Fear & Loathing in Voice Authentication - the 2nd Key Idea on Deepfakes

Fear & Loathing in Voice Authentication - the 2nd Key Idea on Deepfakes

For this week's entry, I have invited Tim Savage as guest author to shed some light on how, if at all, fraudsters use deepfakes today.

Tim's extensive experience and knowledge throughout his decades-long fight against fraudsters have allowed him to compile important insights, which he shares here for our collective goal to feel safe and keep our financial assets secure.

How are we vulnerable today when it comes to our identities, our life savings? Where does voice authentication fit into all of this?

Tim will also be active in the comments section, so please ask your questions there! -HT

Key Idea 2 – Fraudsters have started using audio deepfakes, but most fraud is still done the old-fashioned way

By Tim Savage

In last week’s article (Key Idea 1), we briefly touched upon how deepfakes already appeared to be used to nefarious ends, but spent most of that article evaluating if we humans (our ears, specifically) had any chance of telling a deepfake voice from a real one (we can’t).

For this article we’ll dive a bit deeper on how fraudsters, specifically, are using deepfake voices (or custom Text-to-Speech) for financial crimes.

Before we get started, perhaps a small PSA: while we will spend time looking at extreme cases where crimes took place, and real people were harmed, we have to caution at becoming too worried about deepfakes.

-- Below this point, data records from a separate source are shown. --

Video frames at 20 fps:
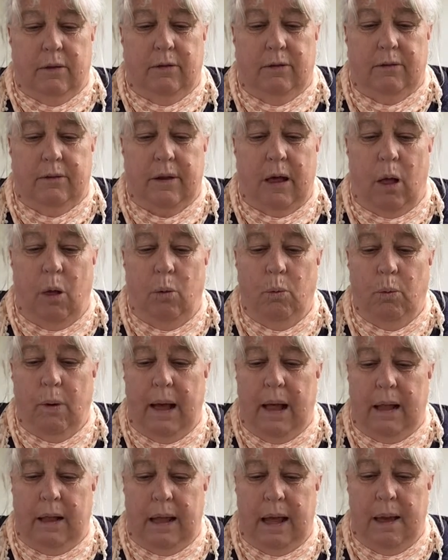sell
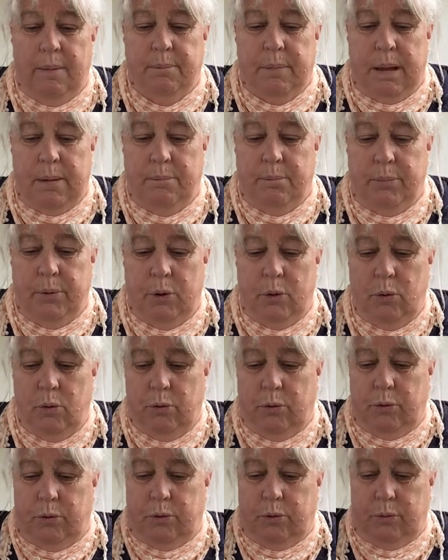well at my
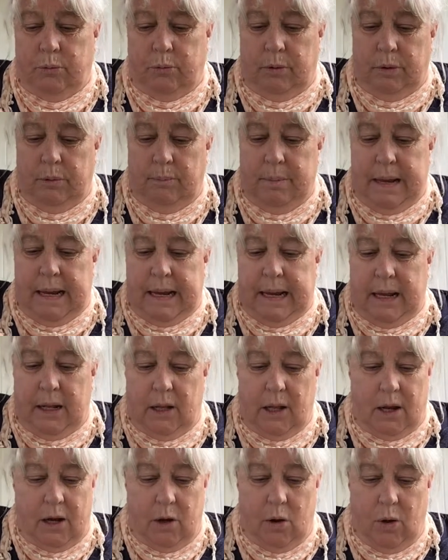booth. Well, making a
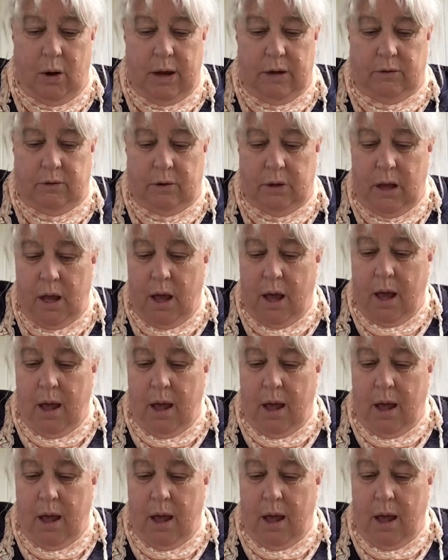lot of noise.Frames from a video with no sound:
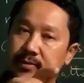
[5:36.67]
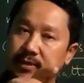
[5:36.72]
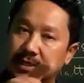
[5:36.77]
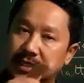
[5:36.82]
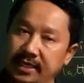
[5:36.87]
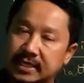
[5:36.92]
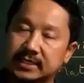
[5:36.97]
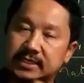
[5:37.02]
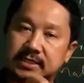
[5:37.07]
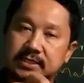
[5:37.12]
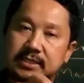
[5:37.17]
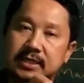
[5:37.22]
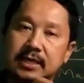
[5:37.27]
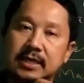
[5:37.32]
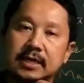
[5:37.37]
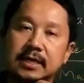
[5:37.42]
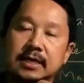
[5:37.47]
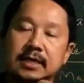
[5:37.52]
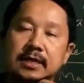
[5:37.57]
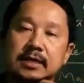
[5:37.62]
is
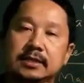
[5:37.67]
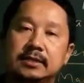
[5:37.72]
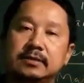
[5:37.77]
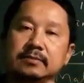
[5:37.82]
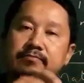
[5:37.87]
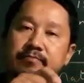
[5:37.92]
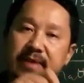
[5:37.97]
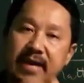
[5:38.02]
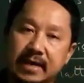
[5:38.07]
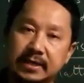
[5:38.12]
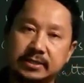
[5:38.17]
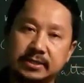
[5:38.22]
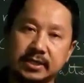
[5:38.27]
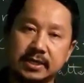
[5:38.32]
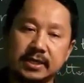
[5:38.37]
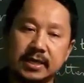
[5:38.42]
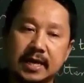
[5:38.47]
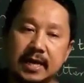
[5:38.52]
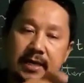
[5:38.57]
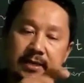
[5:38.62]

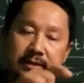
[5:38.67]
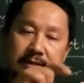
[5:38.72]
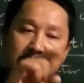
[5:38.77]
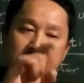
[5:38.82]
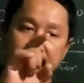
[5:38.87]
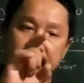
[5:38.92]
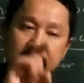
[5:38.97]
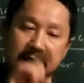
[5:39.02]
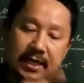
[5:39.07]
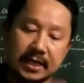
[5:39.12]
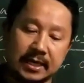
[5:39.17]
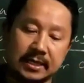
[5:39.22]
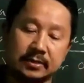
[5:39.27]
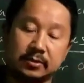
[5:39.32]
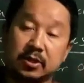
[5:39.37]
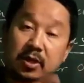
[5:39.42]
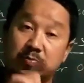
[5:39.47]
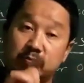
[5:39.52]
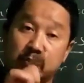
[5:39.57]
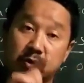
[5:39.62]
matter, and that
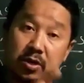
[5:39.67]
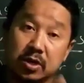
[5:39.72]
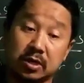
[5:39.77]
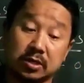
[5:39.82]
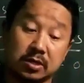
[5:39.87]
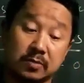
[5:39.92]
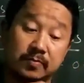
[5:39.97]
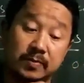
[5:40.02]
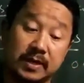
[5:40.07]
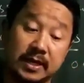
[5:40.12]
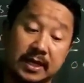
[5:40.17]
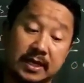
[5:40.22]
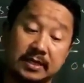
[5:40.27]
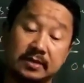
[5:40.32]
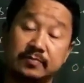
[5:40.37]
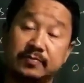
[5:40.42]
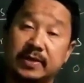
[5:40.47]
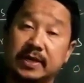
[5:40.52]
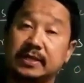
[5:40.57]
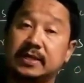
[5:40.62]
length, the product of
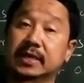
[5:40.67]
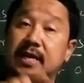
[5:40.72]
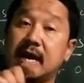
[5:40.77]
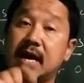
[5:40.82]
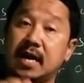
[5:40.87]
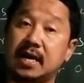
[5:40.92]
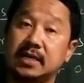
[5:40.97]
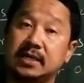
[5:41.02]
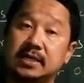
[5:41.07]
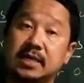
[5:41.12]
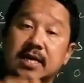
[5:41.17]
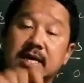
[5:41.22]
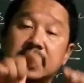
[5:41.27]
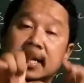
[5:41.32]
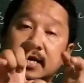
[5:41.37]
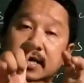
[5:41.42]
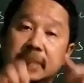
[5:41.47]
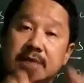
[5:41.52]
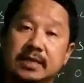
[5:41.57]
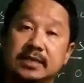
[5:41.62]
length, breadth, and height
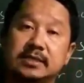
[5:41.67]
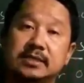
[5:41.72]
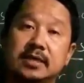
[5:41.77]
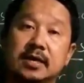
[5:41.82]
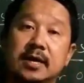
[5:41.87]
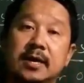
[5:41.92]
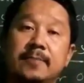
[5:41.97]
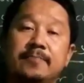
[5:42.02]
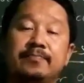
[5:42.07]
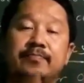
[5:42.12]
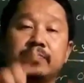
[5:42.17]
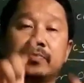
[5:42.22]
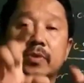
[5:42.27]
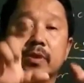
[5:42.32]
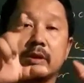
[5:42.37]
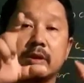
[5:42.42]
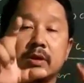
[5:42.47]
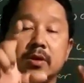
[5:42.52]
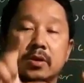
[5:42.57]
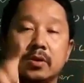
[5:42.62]
is the
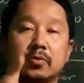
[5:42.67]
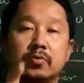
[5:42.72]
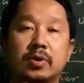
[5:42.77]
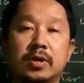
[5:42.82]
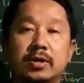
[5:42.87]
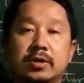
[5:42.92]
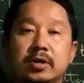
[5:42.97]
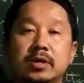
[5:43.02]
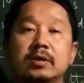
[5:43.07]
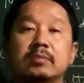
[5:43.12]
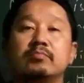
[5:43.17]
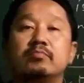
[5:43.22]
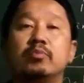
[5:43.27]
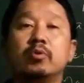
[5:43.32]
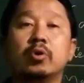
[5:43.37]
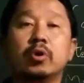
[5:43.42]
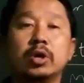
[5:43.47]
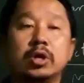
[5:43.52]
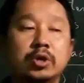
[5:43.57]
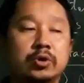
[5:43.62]
vertical
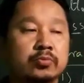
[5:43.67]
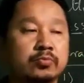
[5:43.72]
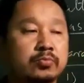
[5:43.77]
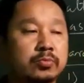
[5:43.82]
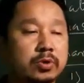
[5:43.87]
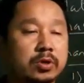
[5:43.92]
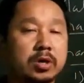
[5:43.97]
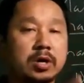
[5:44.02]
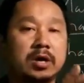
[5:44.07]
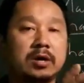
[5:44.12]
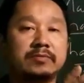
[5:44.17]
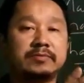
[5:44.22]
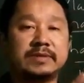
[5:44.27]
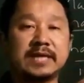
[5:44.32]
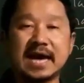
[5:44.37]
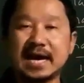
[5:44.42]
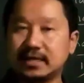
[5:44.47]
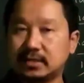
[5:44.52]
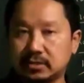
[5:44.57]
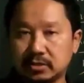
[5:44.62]
volume of
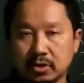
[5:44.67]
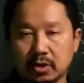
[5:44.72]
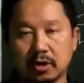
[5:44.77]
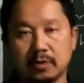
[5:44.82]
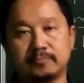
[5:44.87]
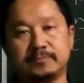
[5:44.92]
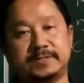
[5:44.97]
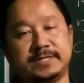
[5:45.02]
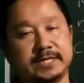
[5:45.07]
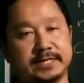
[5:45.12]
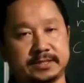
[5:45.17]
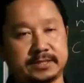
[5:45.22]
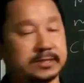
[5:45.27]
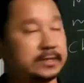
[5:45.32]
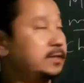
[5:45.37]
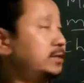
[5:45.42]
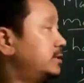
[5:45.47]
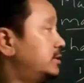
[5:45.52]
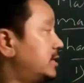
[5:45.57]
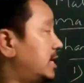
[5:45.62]
that object.
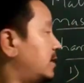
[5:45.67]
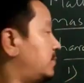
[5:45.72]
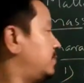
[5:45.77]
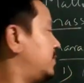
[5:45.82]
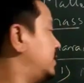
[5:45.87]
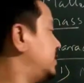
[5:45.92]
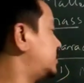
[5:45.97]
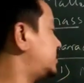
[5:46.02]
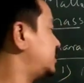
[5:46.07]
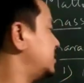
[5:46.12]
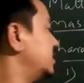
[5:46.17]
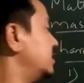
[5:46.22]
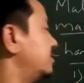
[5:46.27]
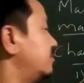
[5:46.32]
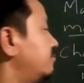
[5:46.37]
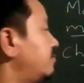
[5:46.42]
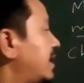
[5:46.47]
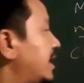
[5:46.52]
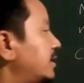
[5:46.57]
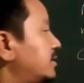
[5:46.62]
That means
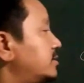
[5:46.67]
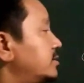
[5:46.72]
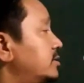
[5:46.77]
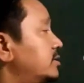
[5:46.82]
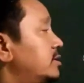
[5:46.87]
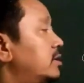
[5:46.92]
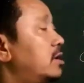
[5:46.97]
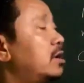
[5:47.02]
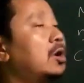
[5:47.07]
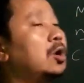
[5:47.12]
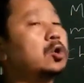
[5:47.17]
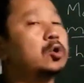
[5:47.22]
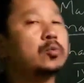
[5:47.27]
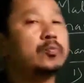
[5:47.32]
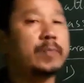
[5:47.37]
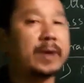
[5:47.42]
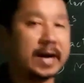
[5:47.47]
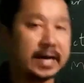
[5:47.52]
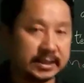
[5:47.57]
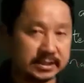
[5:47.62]
matter
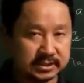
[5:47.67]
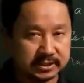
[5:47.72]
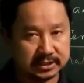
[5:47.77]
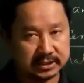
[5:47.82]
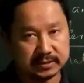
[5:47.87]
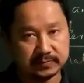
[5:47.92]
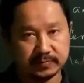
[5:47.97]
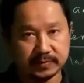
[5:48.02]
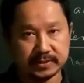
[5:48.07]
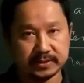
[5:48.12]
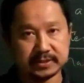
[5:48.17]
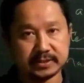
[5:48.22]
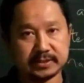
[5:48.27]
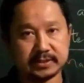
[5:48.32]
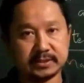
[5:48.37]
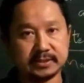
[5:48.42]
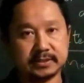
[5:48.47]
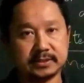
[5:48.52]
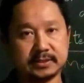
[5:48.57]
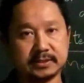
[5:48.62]
occupies space.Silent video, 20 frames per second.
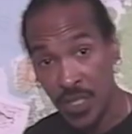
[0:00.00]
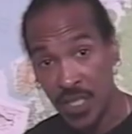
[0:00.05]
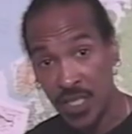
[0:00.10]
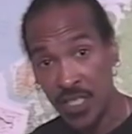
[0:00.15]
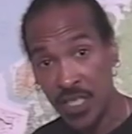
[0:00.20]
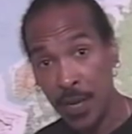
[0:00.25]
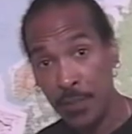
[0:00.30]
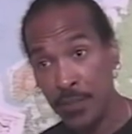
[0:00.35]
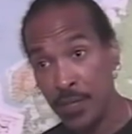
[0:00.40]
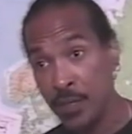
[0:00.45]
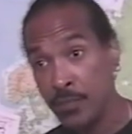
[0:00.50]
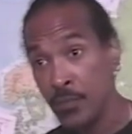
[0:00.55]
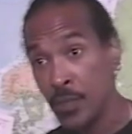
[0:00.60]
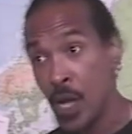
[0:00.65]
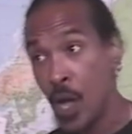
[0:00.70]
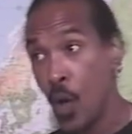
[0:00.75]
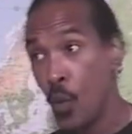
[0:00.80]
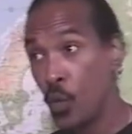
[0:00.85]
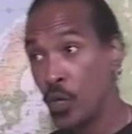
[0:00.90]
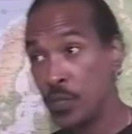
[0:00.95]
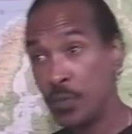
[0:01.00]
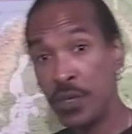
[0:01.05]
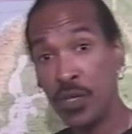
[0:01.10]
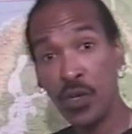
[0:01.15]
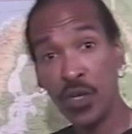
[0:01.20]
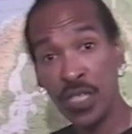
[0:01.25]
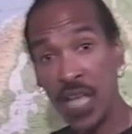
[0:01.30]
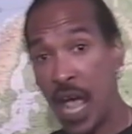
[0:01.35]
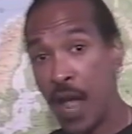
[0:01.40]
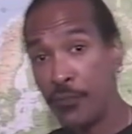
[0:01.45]
accepted was
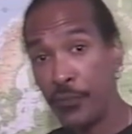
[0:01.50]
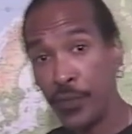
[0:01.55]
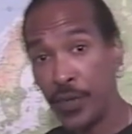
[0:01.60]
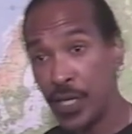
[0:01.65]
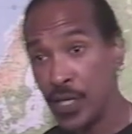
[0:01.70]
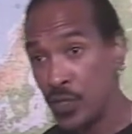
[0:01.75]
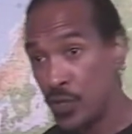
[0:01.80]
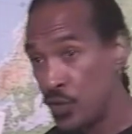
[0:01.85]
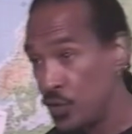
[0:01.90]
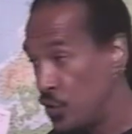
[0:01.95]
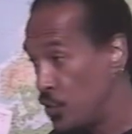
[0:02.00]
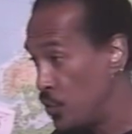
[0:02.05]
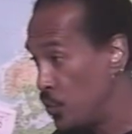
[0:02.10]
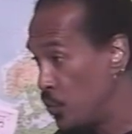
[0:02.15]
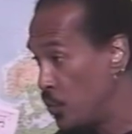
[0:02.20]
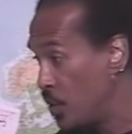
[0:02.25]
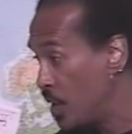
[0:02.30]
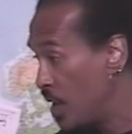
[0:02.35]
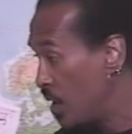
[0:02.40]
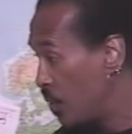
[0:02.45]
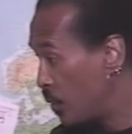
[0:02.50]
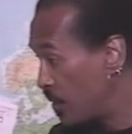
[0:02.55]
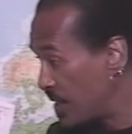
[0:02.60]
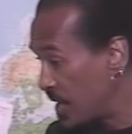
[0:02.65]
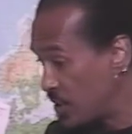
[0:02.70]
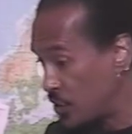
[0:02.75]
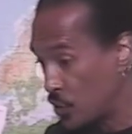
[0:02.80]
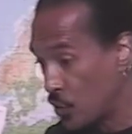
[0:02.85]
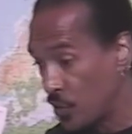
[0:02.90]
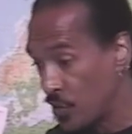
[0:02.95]
because Africans knew when they
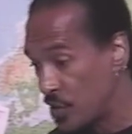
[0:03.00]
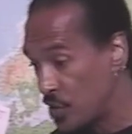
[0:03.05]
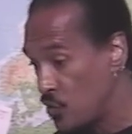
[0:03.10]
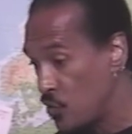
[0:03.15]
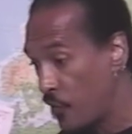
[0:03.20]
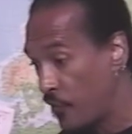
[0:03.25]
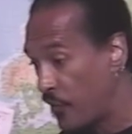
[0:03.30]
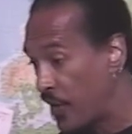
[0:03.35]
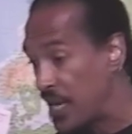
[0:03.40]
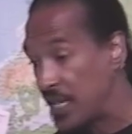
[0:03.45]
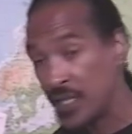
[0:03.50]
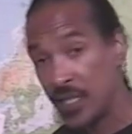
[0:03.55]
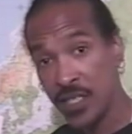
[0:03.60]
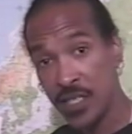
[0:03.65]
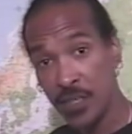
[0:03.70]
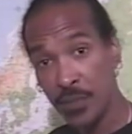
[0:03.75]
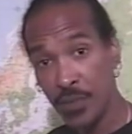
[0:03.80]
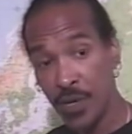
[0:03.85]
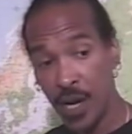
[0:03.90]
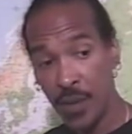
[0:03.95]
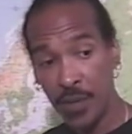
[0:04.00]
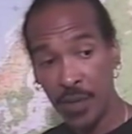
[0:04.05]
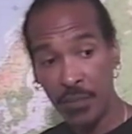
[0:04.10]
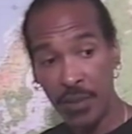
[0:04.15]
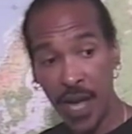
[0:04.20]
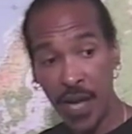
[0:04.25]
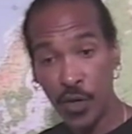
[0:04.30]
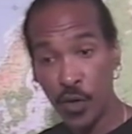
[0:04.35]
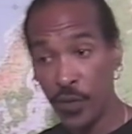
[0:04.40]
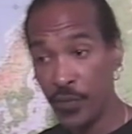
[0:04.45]
saw this new faith system coming
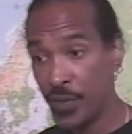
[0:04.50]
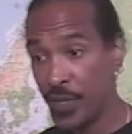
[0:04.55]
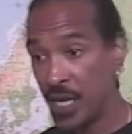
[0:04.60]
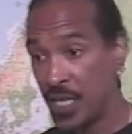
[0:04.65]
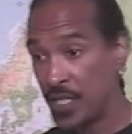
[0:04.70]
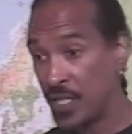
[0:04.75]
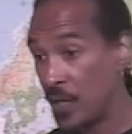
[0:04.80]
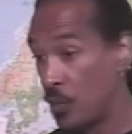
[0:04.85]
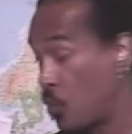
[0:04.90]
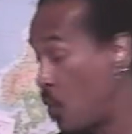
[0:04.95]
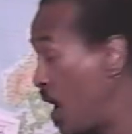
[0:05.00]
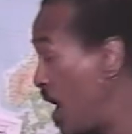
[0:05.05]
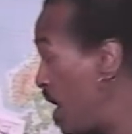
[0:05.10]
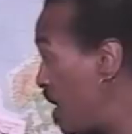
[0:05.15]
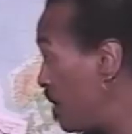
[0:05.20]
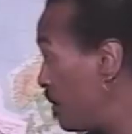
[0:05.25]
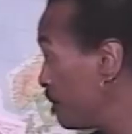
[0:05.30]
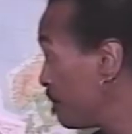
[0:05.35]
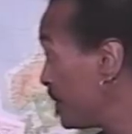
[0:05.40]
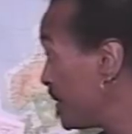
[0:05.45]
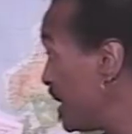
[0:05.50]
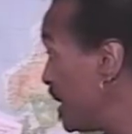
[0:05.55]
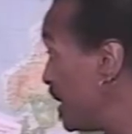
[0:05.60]
back over, they said, wow,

As the headline implies, and as this article hopes to highlight, for the most part you will remain safe. What we’re hoping to do with this article (and this series) is to inform and raise awareness around deepfakes and the tools/technologies that can help defend us against them, rather than to build hype or instill fear among our readers. Not every odd interaction you will have in your daily life means a crime is being committed/attempted, and not every crime has a deepfake behind it.


AI-generated image using GPT

With the advent of easily-accessible, high quality deepfake audio creation tools, how are individuals and organizations (banks) impacted in terms of their exposure to fraud? Fraudster groups are very adept at two things: (1) exploiting vulnerabilities (even the good nature) of their targets, and (2) running a lean and highly profitable business (these people are pros!).

So how does the underworld capitalize on the shiny new toy that’s been handed to them, that is deepfake audio?

Scamming (Grand-)Parents

Imagine one quiet evening at home, as you’re cozying up to go to bed, when suddenly you get a call from your child (or grandchild), clearly panicked and in a state of fear, asking you to bail them out of jail, or to pay a ransom because someone has kidnapped them.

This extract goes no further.